To try this experiment, you will need:
You can use just about any piece of clear plastic. I dug through the trash and found a variety of plastic from the packaging of batteries, food, and other items that we recently purchased. I also tried a section cut from a plastic storage bag and it worked well too. Whatever you are using, you need a piece that is at least a couple of inches square. It need to be large enough for you to hold easily when you are looking through it.
In the center of the piece of plastic, put a large drop of water. This water drop will be the lens for our magnifier. Now we need something to look at. First try something easy, such as a piece of newspaper. Hold the plastic with the water drop about an inch above the paper. Look at the text through the water drop. It should look larger.
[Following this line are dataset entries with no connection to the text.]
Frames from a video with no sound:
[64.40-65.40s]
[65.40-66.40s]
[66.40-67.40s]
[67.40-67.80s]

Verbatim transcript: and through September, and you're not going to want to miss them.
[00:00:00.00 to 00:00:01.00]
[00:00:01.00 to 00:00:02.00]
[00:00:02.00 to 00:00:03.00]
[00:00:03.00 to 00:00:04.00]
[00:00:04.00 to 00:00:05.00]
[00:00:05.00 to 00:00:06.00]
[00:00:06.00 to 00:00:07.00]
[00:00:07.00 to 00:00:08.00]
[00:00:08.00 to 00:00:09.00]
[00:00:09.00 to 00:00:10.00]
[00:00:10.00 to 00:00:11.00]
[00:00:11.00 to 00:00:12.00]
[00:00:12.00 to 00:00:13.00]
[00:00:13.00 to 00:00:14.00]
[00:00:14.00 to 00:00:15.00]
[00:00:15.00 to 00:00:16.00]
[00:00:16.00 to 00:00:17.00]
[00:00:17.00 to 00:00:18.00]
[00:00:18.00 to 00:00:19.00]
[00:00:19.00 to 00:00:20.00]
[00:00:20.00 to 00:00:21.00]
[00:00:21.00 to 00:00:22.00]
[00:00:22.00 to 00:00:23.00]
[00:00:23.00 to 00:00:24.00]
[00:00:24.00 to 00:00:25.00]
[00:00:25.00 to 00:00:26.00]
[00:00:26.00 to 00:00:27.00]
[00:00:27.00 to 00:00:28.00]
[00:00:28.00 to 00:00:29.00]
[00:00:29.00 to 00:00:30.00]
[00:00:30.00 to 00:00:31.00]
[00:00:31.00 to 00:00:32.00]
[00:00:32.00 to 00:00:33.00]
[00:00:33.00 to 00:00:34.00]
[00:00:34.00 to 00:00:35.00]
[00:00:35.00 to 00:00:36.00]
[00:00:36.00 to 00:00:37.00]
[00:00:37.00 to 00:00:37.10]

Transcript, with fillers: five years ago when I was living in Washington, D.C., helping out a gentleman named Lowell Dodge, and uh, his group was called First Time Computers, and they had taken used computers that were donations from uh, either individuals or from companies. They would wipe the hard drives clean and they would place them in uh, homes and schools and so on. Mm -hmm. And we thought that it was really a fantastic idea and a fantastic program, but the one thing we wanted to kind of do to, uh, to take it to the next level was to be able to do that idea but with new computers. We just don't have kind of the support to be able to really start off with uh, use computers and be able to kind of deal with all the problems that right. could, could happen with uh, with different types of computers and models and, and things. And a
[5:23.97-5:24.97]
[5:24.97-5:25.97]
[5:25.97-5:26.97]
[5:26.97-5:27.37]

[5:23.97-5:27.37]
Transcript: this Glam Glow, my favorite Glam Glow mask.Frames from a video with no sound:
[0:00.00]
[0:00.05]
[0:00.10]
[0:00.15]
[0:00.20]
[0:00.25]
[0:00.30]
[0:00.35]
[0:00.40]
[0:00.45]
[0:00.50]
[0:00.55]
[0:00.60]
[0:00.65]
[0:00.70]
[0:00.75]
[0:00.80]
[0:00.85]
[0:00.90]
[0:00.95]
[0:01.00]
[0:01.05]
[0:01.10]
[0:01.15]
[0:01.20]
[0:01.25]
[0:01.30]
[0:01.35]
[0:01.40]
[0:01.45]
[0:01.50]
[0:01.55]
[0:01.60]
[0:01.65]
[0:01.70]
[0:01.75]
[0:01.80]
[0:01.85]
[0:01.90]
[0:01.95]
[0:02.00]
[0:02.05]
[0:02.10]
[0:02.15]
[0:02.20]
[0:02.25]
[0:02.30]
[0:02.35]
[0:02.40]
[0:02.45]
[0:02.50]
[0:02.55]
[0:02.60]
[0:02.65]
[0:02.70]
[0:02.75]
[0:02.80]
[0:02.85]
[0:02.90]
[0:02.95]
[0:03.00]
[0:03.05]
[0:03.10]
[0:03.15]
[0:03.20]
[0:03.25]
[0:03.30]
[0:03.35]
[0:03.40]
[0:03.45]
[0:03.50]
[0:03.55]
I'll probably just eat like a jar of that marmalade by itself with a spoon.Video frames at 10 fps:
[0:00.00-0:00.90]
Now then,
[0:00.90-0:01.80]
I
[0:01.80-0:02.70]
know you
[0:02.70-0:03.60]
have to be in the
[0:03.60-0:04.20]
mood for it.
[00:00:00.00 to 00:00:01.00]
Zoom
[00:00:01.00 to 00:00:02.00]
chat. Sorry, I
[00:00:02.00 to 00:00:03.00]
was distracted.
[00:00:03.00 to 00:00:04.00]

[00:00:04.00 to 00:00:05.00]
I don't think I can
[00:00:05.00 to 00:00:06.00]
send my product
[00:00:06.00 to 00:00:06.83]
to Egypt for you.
By moving the water drop up and down, you can change how much you magnify the type. Experiment with larger and smaller drops to find the size that works best. Once you have seen that, try looking at some other things. Compare grains of salt and grains of sugar. Can you see a difference? Look at your fingertip, noticing the ridges that make up your fingerprint. Look at some ice cream. (I knew I
could fit it in there somewhere.)
How can a drop of water make things look bigger? As light enters the drop of water, it slows down. If the surface of the water is curved, the light is also bent into a new path. The rounded shape of the drop bends the light outwards. As the light spreads out, the image that you see gets larger. To see how spreading the light makes the image bigger, turn on the flashlight and hold it near a wall. When the flashlight is almost against the wall, the spot of light is about the same size as the end of the flashlight. Hold your finger in front of the flashlight. You will notice that the shadow of your finger is about the same size as your finger. Now move the light to about two feet away from the wall. You will see that the spot of light has spread
out much larger. Put your finger back in front of the flashlight. Just as the circle of light got bigger, the shadow of your finger is also bigger. The farther you move the flashlight from the wall, the larger the spot of light gets and the more you magnify the shadow.
You will also notice that as the spot of light on the wall gets larger, it gets dimmer. The light is spread over a larger area. The same thing happens as you magnify an image. The more you magnify it, the dimmer it gets. That is one of the limitations on how many times you can magnify something before you can't see it well enough to tell anything.
You will also notice that the image is not very good. If your water drop is not exactly round, the image will be distorted. It will also distort when you move the drop, as the water wiggles. As magnification increases, any distortions are also magnified.
Some of the very first magnifiers used water. There are records from 1000 BC of people using blown glass globes filled with water to magnify things. If you have a round flask or vase, you can fill it with water and try using it as a magnifier. It should work very well. If you happen to have a magnifying glass, look at the lens and you will find that it is curved, just like the water drop. You can also try using things besides water. Try a drop of cooking oil, syrup, or any other clear liquid. Some will bend the light more than others, which will have an impact on how much they magnify things. I am sure that if you think about it, you can find several other ideas to try.